## Work instruction
The answer must be an exact copy of the lines from the one containing "[1.00-2.00s]" through the end of the records, with the pictures left out.

Saved data entries
Content starts

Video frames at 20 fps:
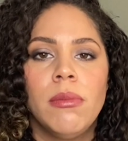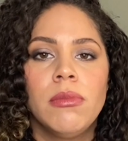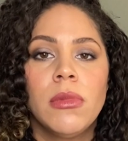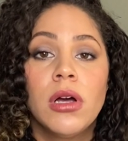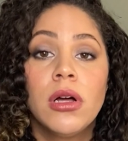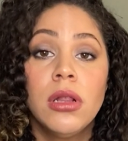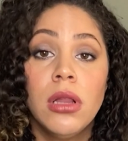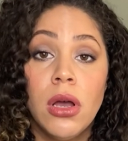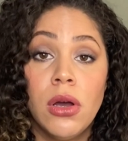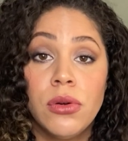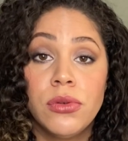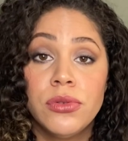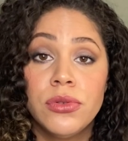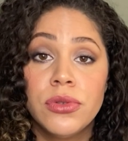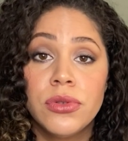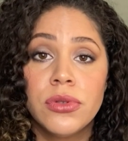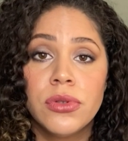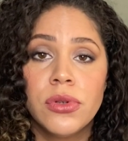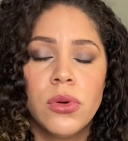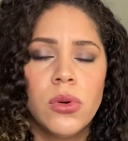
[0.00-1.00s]

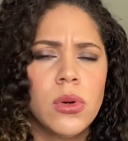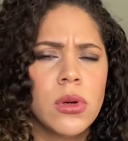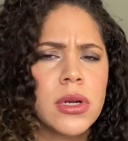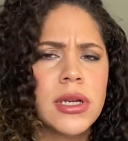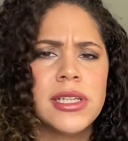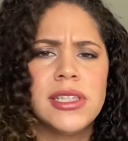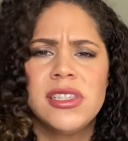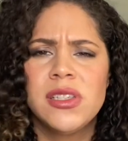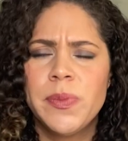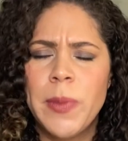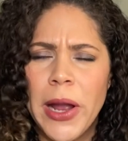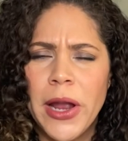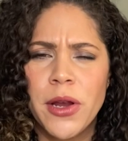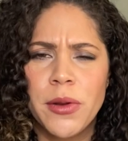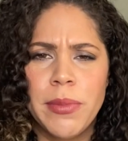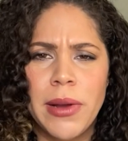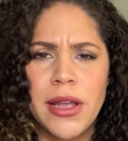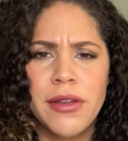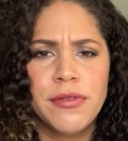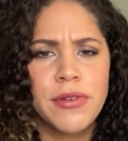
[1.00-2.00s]
clones or
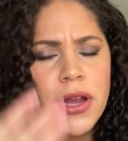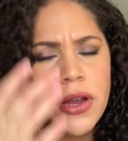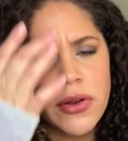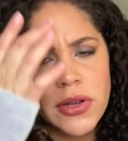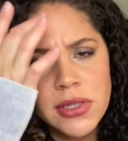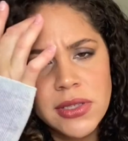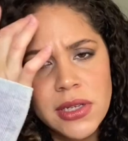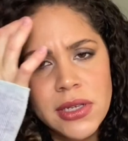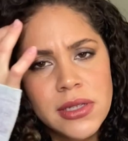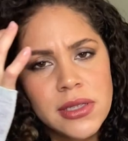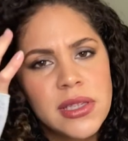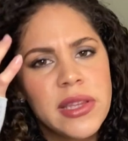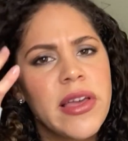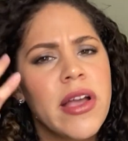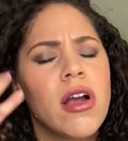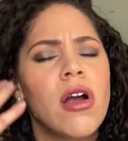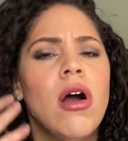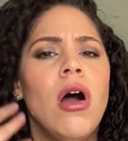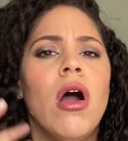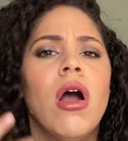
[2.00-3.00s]
inspired by fragrances.
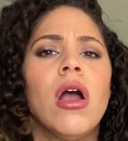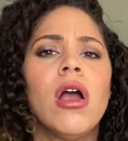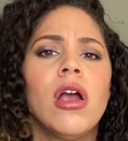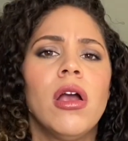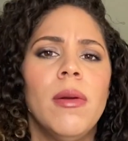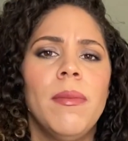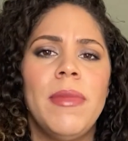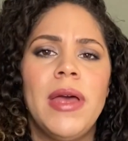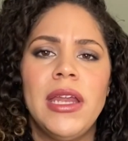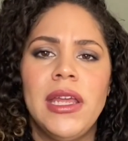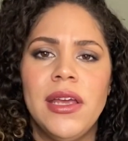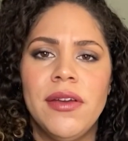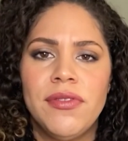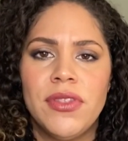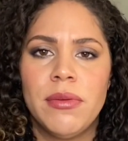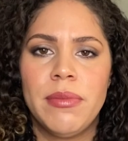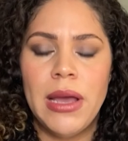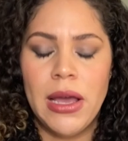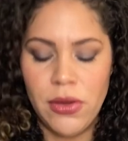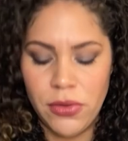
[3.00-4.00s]
There are many of
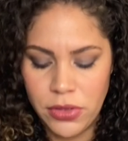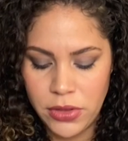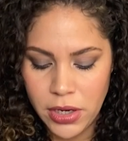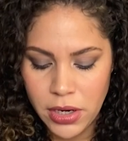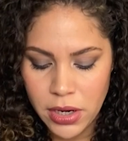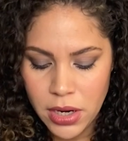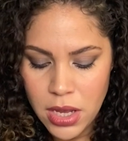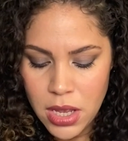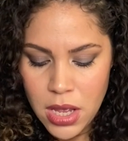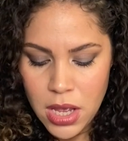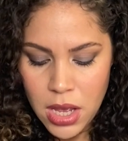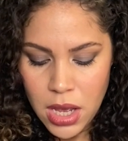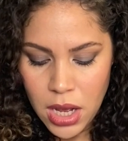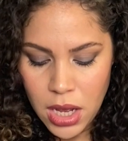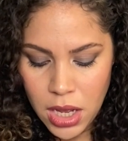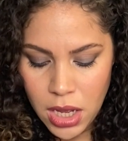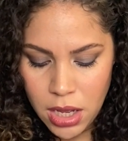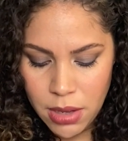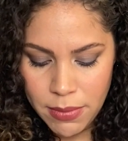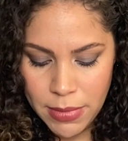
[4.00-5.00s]
them out there.
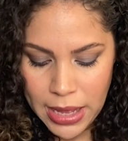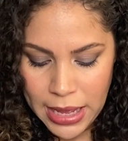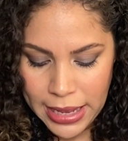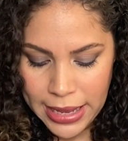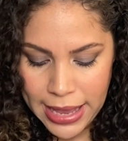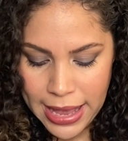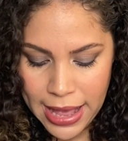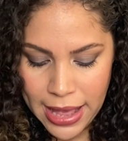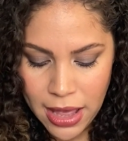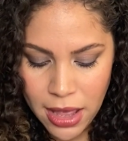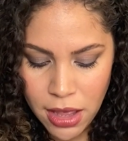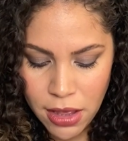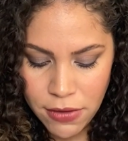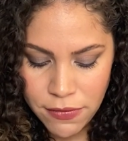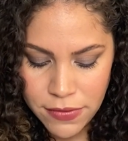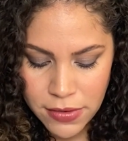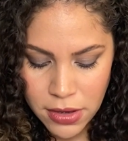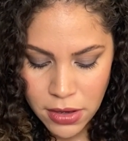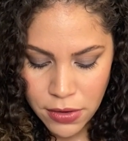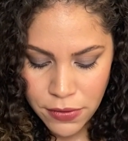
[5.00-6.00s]
I
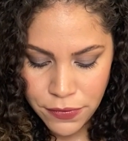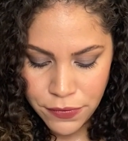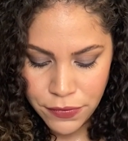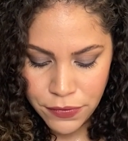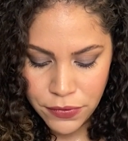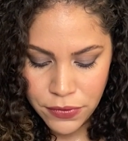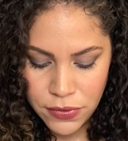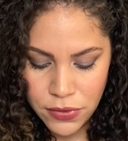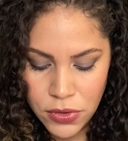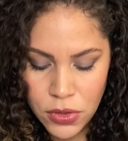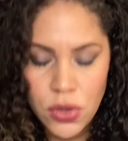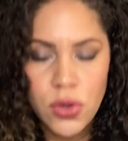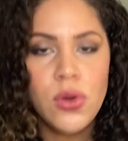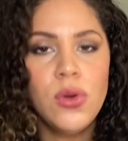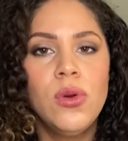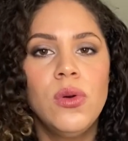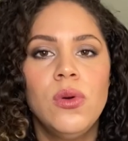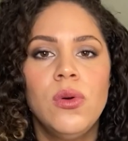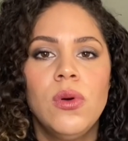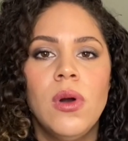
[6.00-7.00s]
have a
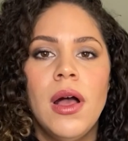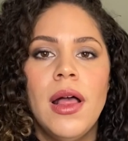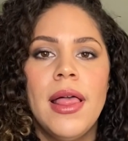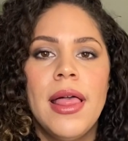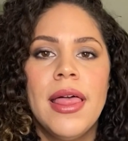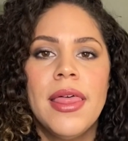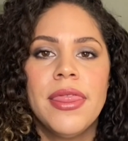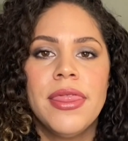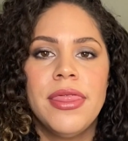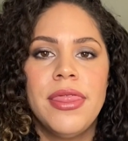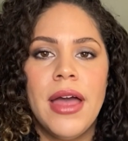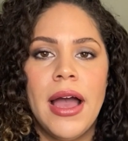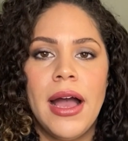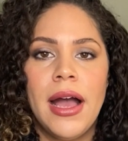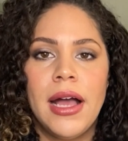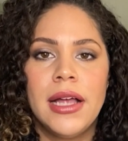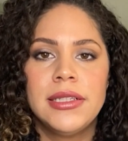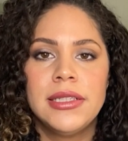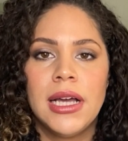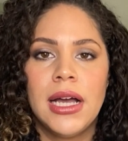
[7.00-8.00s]
few
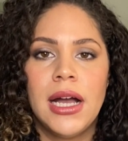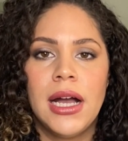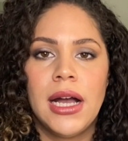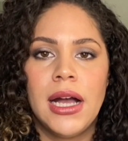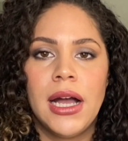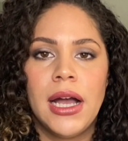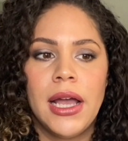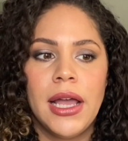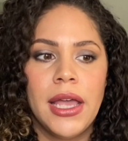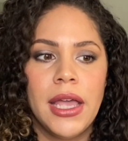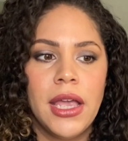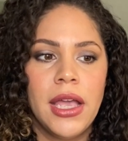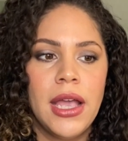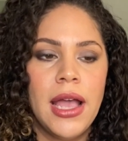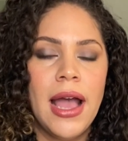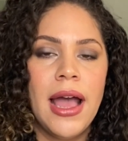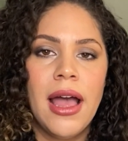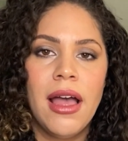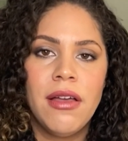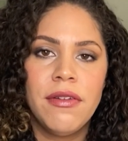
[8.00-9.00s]
that I
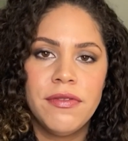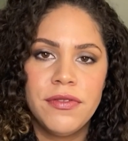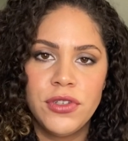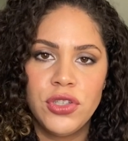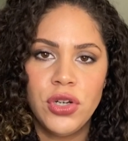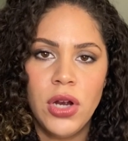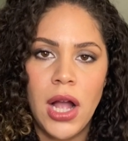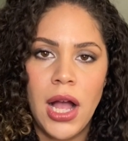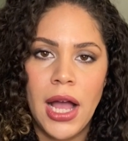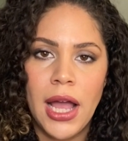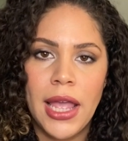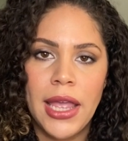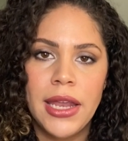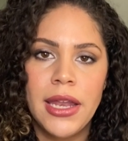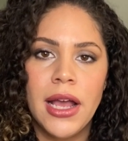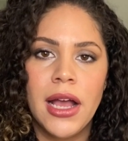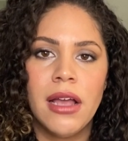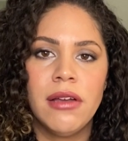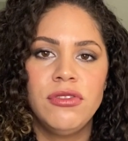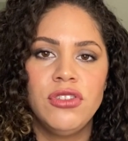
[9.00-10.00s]
have tried.
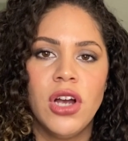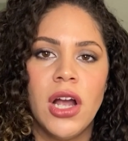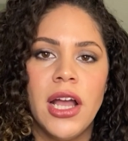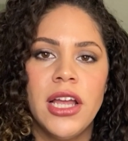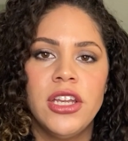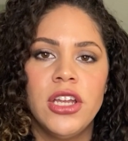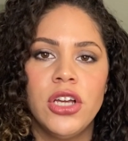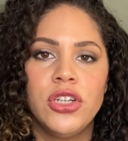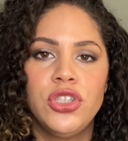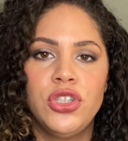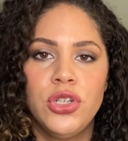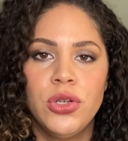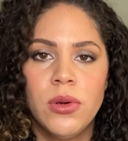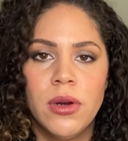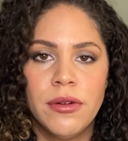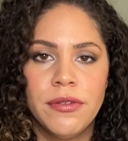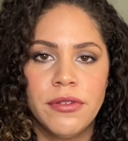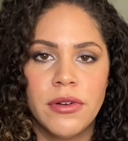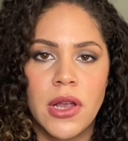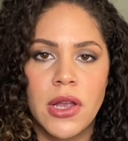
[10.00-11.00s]
I've tried
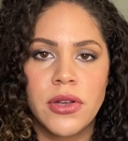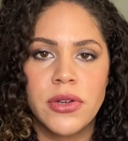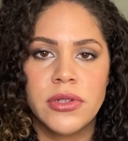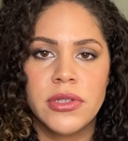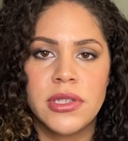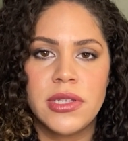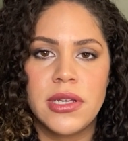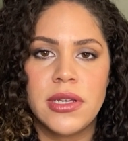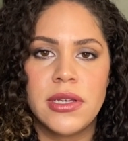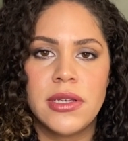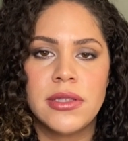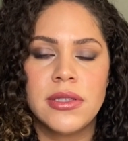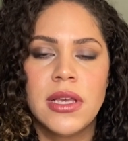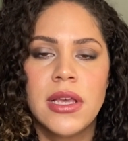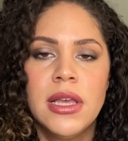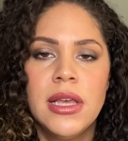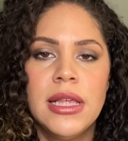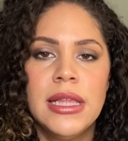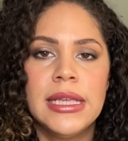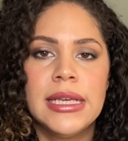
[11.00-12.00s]
Dua Fragrances
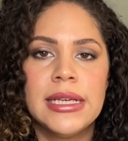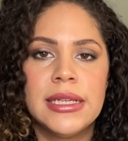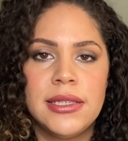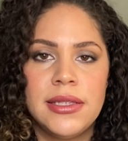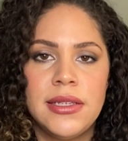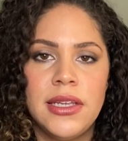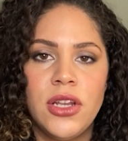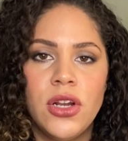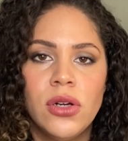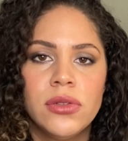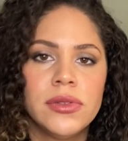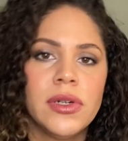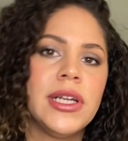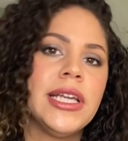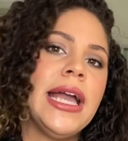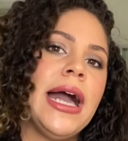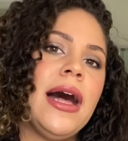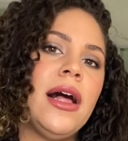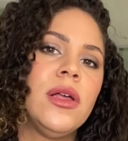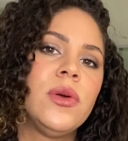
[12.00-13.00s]
Casino
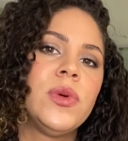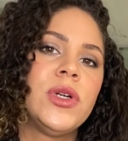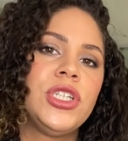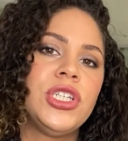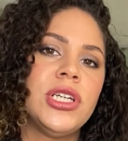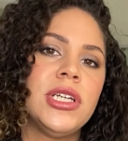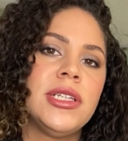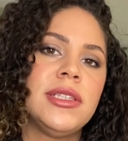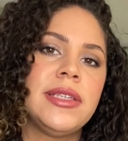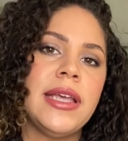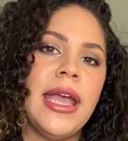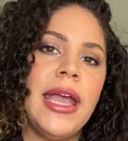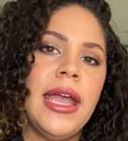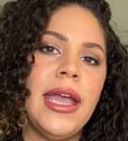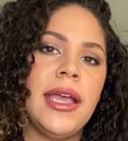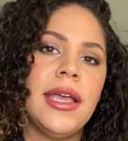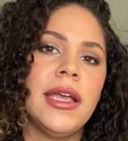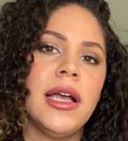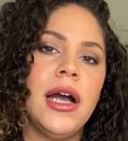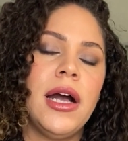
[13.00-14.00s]
Royale, which is
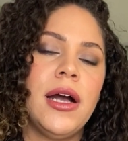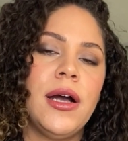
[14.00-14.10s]
a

Content ends

## Completed task
[1.00-2.00s]
clones or
[2.00-3.00s]
inspired by fragrances.
[3.00-4.00s]
There are many of
[4.00-5.00s]
them out there.
[5.00-6.00s]
I
[6.00-7.00s]
have a
[7.00-8.00s]
few
[8.00-9.00s]
that I
[9.00-10.00s]
have tried.
[10.00-11.00s]
I've tried
[11.00-12.00s]
Dua Fragrances
[12.00-13.00s]
Casino
[13.00-14.00s]
Royale, which is
[14.00-14.10s]
a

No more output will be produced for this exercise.